--- Exercise inputs ---
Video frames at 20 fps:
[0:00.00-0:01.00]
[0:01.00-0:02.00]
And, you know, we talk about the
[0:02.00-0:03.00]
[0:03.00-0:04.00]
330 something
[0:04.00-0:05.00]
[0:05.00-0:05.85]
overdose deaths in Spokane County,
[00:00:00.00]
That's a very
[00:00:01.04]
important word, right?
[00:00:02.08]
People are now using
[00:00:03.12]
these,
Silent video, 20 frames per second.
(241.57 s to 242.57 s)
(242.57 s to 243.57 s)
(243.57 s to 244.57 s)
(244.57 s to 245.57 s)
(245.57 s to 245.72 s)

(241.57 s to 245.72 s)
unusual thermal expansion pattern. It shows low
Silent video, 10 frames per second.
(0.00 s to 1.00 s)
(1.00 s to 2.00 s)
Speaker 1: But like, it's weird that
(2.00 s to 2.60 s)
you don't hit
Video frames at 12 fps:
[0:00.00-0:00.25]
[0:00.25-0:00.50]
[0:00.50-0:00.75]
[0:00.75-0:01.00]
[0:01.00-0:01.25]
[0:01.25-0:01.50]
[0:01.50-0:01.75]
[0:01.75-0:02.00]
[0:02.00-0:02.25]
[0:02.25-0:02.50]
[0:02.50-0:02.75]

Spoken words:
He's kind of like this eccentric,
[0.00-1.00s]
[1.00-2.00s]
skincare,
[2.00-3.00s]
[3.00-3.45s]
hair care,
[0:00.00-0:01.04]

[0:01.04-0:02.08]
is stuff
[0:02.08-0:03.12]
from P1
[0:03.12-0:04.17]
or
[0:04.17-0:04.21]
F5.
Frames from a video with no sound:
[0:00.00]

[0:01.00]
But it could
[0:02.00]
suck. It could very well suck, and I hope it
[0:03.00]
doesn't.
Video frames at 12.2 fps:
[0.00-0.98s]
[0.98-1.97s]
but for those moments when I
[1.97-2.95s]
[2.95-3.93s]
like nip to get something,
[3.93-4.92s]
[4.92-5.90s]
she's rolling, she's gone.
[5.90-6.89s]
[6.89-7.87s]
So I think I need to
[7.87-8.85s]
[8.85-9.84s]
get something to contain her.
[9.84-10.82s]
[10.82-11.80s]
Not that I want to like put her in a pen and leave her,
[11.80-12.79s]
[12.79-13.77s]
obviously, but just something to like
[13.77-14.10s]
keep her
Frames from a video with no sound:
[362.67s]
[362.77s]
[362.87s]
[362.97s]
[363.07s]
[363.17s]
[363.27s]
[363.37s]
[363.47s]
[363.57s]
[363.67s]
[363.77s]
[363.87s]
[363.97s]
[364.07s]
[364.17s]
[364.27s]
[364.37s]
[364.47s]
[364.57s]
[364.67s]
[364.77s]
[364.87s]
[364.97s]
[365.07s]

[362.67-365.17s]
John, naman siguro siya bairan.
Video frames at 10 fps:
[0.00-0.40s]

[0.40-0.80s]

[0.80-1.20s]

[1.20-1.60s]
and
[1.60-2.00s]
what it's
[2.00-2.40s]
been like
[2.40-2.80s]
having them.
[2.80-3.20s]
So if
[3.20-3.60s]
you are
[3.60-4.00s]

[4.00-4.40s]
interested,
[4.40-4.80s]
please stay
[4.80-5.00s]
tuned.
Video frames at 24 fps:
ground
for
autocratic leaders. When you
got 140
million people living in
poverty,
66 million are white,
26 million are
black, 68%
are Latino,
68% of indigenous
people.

--- What to do ---
Wherever "second" appears in the listing, report the line it is on.

--- Expected output ---
Silent video, 20 frames per second.
Silent video, 10 frames per second.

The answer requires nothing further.